Killing the Robots

The Need for PC Personality in Immersive Play Styles
By Kevin Manus-Pennings

We’ve all heard (or read) the various arguments about the true definition of a role-playing game. The story-driven, more drama-focused players want more social encounters and plot while those who crave tactics and combat, victories and evisceration, want monsters to smash and treasure to claim. I’m not interested in entering this ideological fray any more than I am in discussing what truly is or is not a hat. I am interested in saying that while I try to maintain a balance of both elements in Karandrin, as a gamemaster, a PC’s personality becomes a vital part of tactical play as well as immersive, plot-based gaming.

As a young gamemaster in the late ’90s, I gravitated to more tactical scenarios in my games, as did all my friends. But after a year or two, something began bothering me about refereeing combat situations, even as I struggled to come up with new and exciting environs and challenges. I still enjoyed structuring the setting for the combat, placing cover or traps, unexpected enemies, and complex dilemmas, but I fought a sense of boredom as well. Simply put, in the min-maxing of my players, I could predict what they would do. We all knew the combat rules, my players largely knew the threat they faced, and so their decisions were, for me at least, easy to predict. For me, the delight of not knowing what my players were going to do had evaporated beneath the heat of min-maxing. I was bored. “Bruce will use his broadsword after James casts his boosting spell and then Kristy will fire from a safe distance.” I knew it before they did; I knew it even as I designed the scenario.

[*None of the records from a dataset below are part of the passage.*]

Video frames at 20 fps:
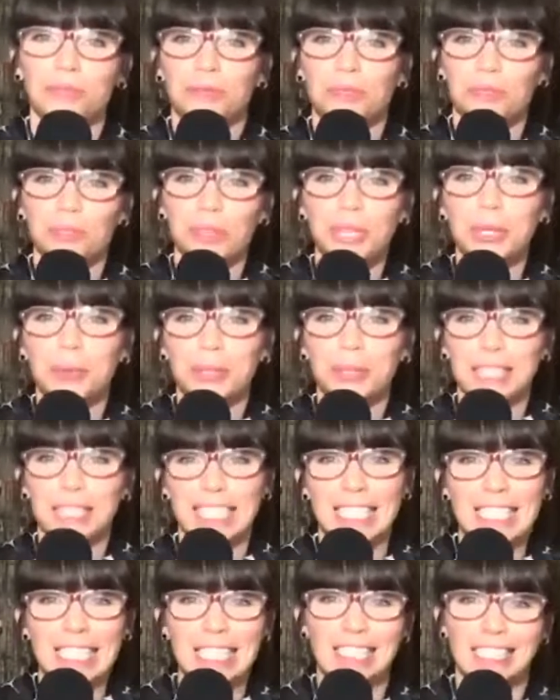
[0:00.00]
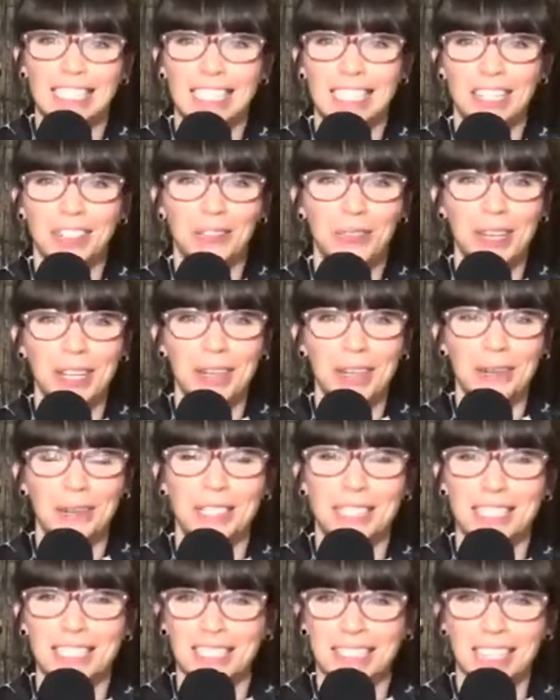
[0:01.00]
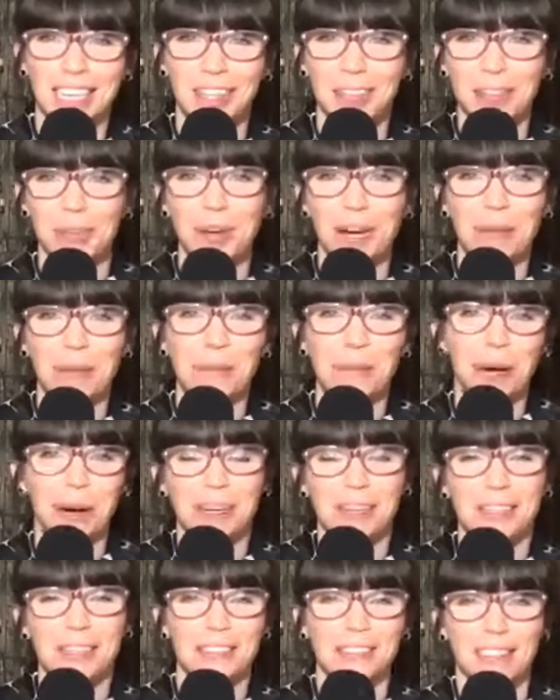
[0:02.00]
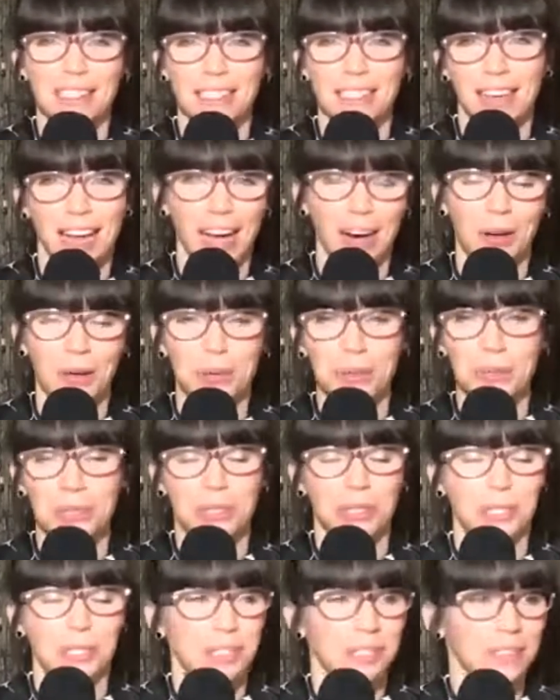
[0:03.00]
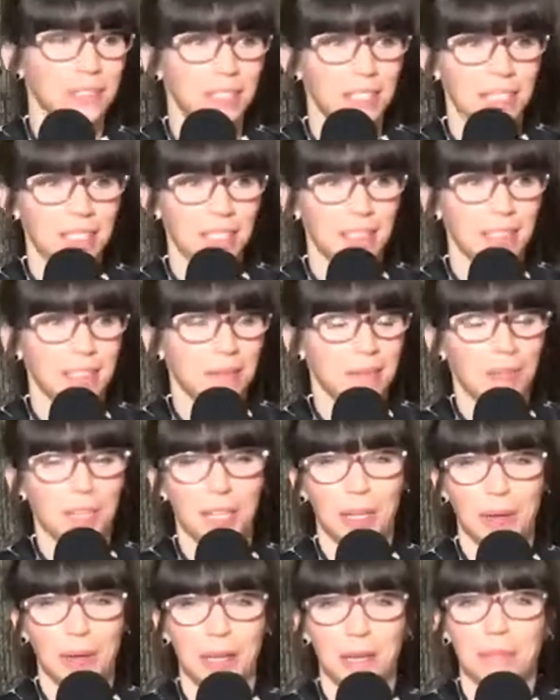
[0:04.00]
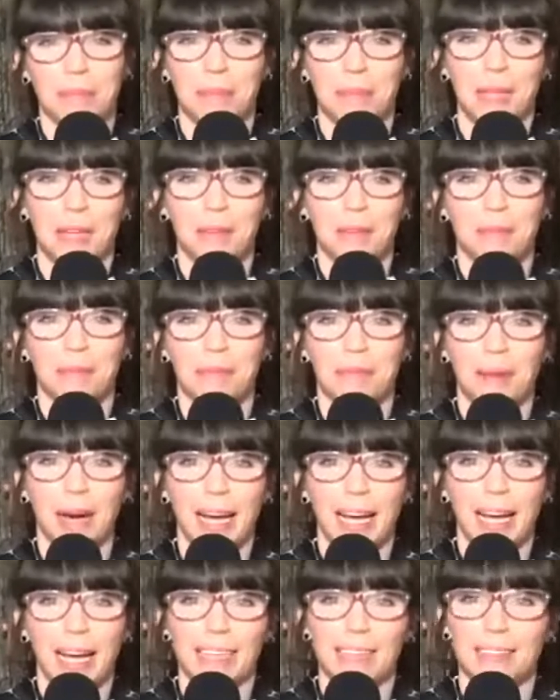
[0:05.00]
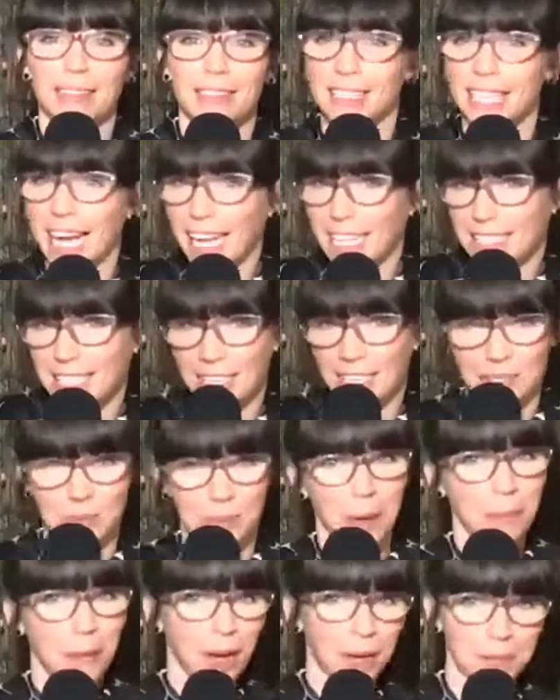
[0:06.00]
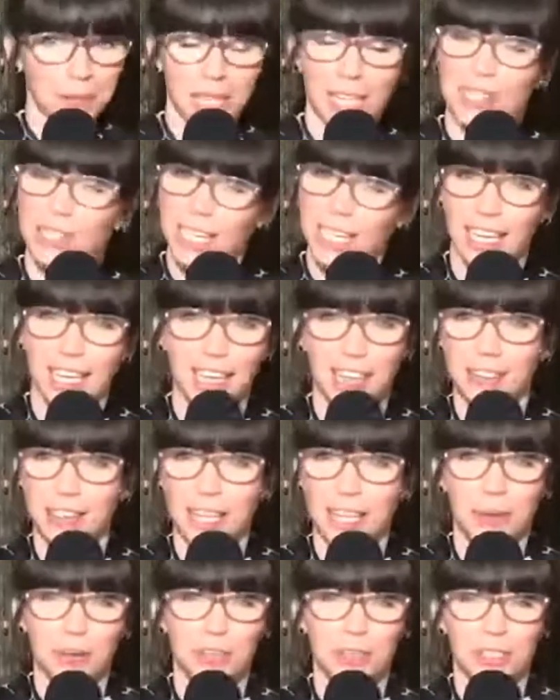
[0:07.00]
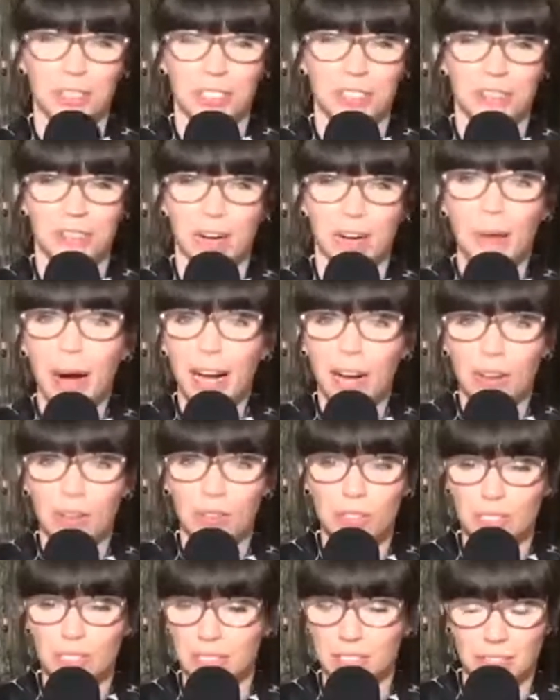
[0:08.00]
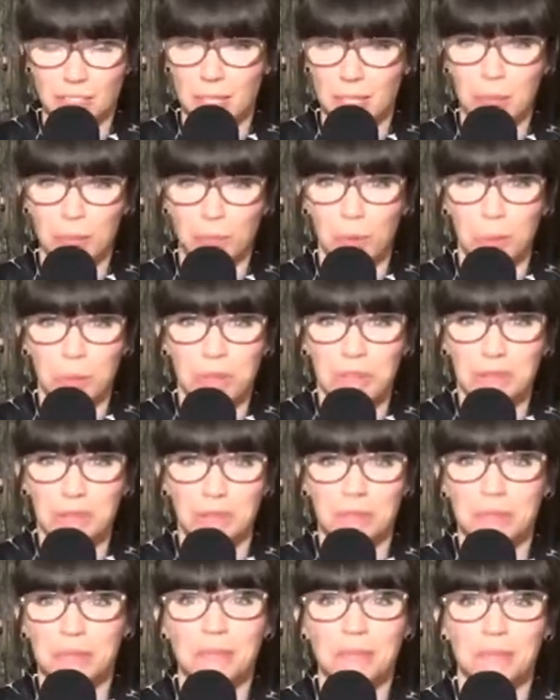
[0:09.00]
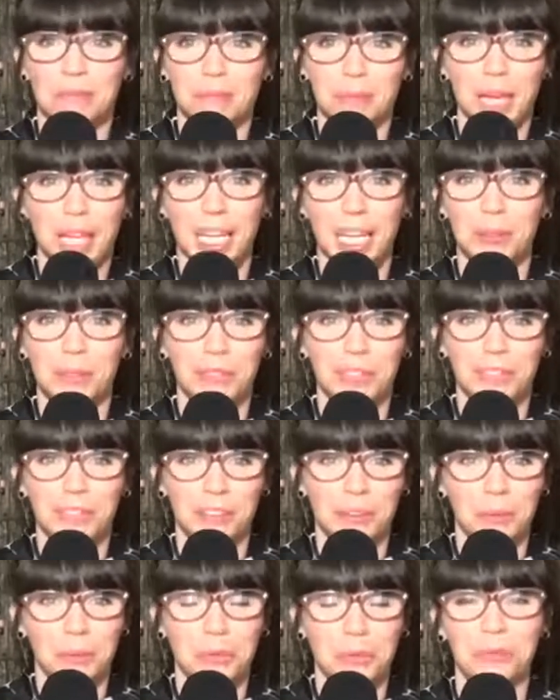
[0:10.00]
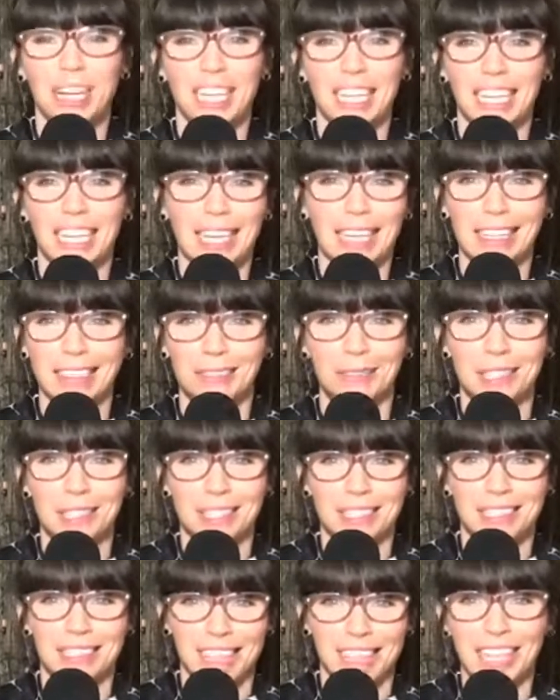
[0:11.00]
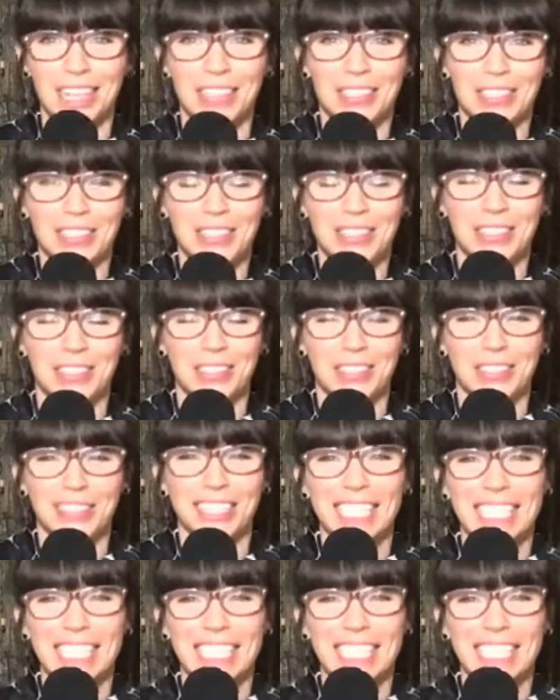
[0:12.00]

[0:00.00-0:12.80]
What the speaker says: frequented, whether it was either grandparents' house or, in my dad's house, my mom's house. They were just around, some form of piano, even if it was rickety, it was there. So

Worst of all, play (particularly in D&D) became unbelievably robotic. Human, Dwarf, and Elf alike would barge into danger so long as the calculations showed a reasonable chance of victory. The inhuman lack of any other motive, any other trait other than a desire for victory, made characters who undercut the wonder and imagination of the setting. Conversations were short, utilitarian, and devoid of concern for consequence…regardless of the character, regardless of individuality that would exist in the setting if it were real. The game was becoming more dominant than the world, and as an outright worshipper of Tolkien, I couldn’t take being pulled out of a world I had worked so hard to create.

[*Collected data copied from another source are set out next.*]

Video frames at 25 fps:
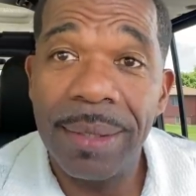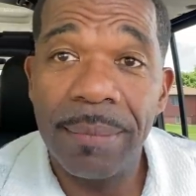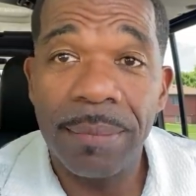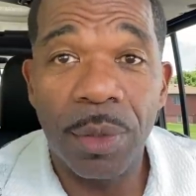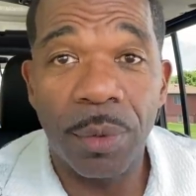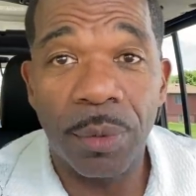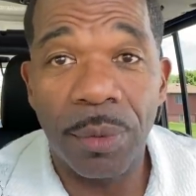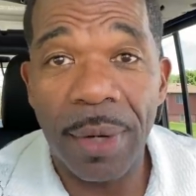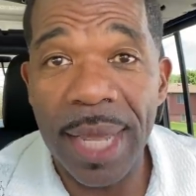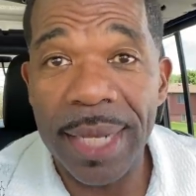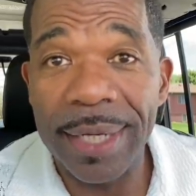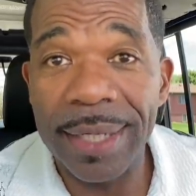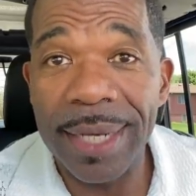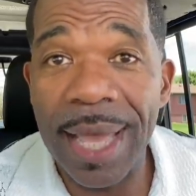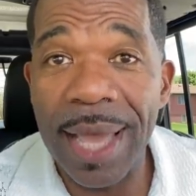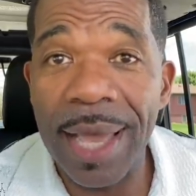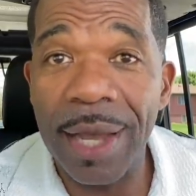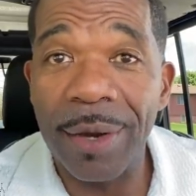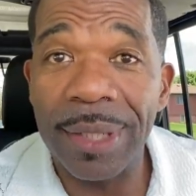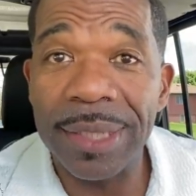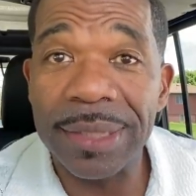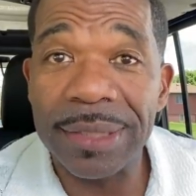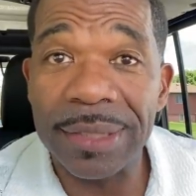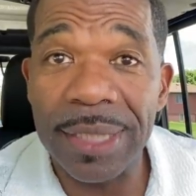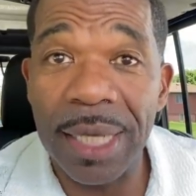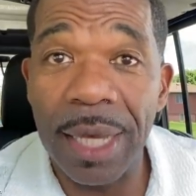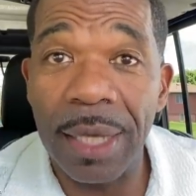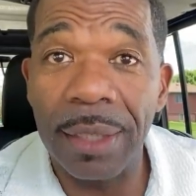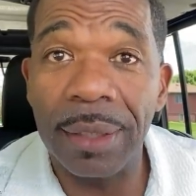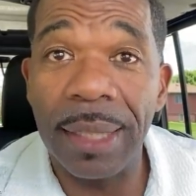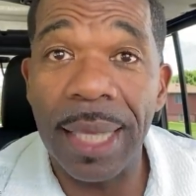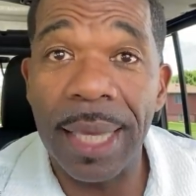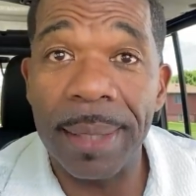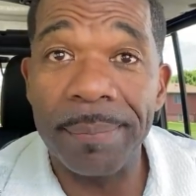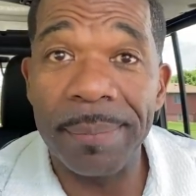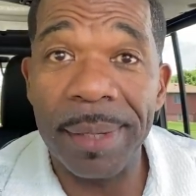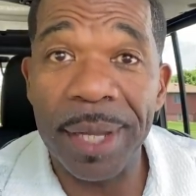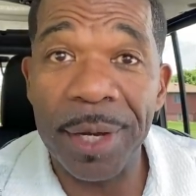But right now I sound
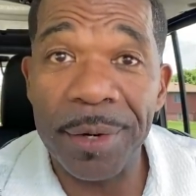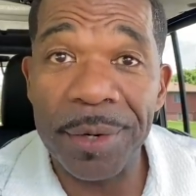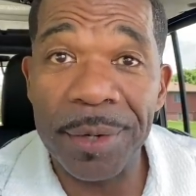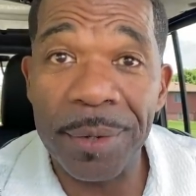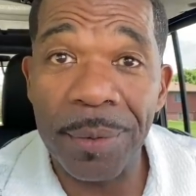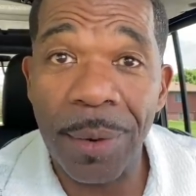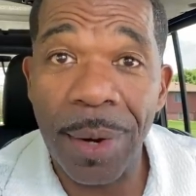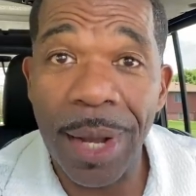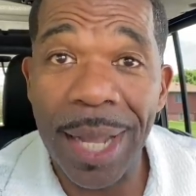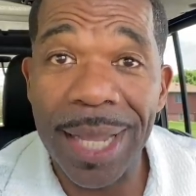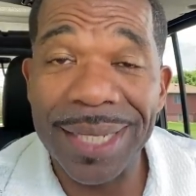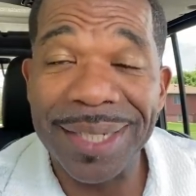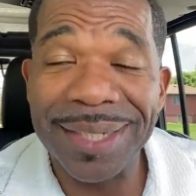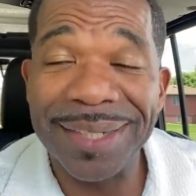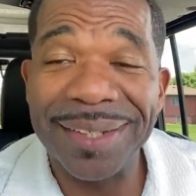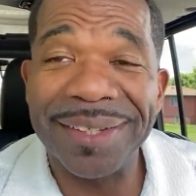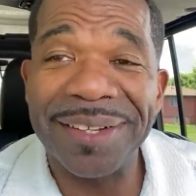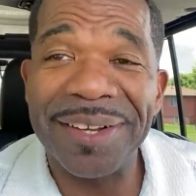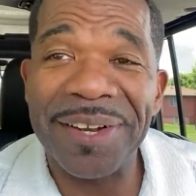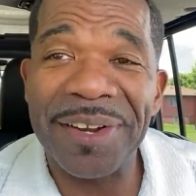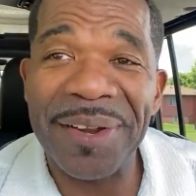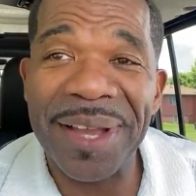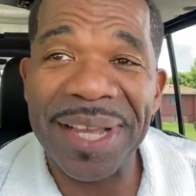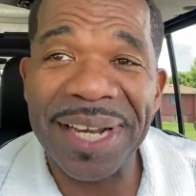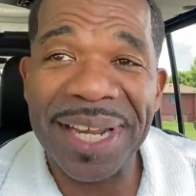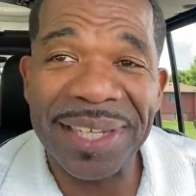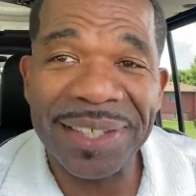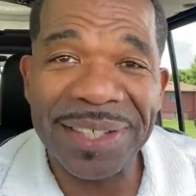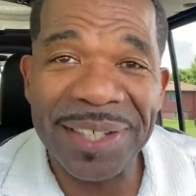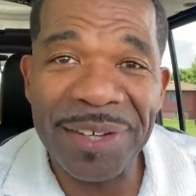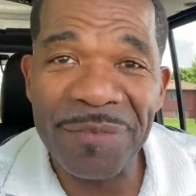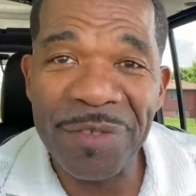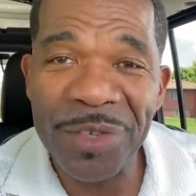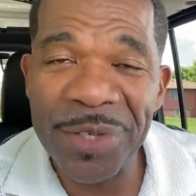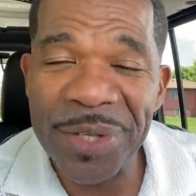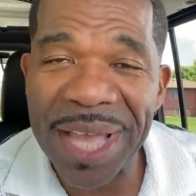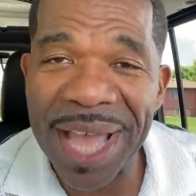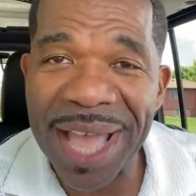like Barry White. All right. I
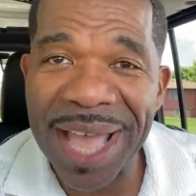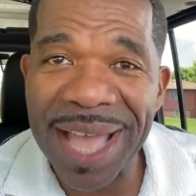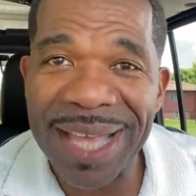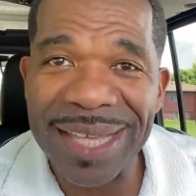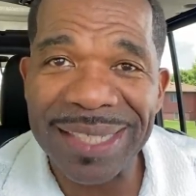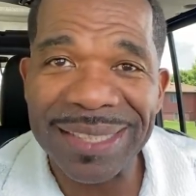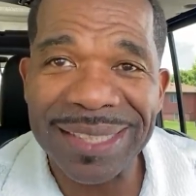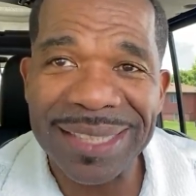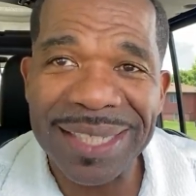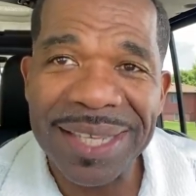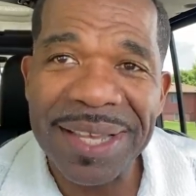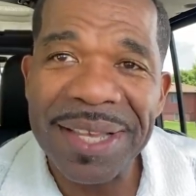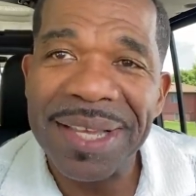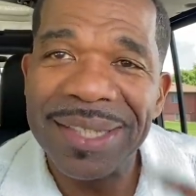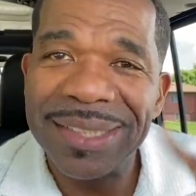love you guys.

Again, I don’t want to be seen as claiming what role-playing should be; I’m stating what I needed it to be. However, these characters and their decisions driven only by the arithmetic of the moment had for the time spoiled my world and made me think about the absence of human weakness in the story. And that lead me to adding personalities to my PCs. Personality traits, both good and bad, are why we in the real world aren’t always making the perfect, calculated decisions. And now my PCs were going to get a dose of it.

My first attempts at rolling personality were not great. While my list of traits was accurate enough and fairly comprehensive, I failed to grasp what the traits truly needed to do: influence play decisions. Yes, Gondo the Dwarf may love blue, but we don’t see Gondo shopping much in Macy’s, so that trait can go. I began narrowing down on traits that mattered, including combat styles and preferences. This wizard may love the exhilaration of combat and move to the front; this ranger prefers a thrown-type weapon rather than a typical bow. Honesty, trustingness, generosity, temper, all came to play a part in their decisions as well. My system wasn’t (and isn’t) perfect, but it has added complexity to player decisions (both tactical and social), and my world regained some realism.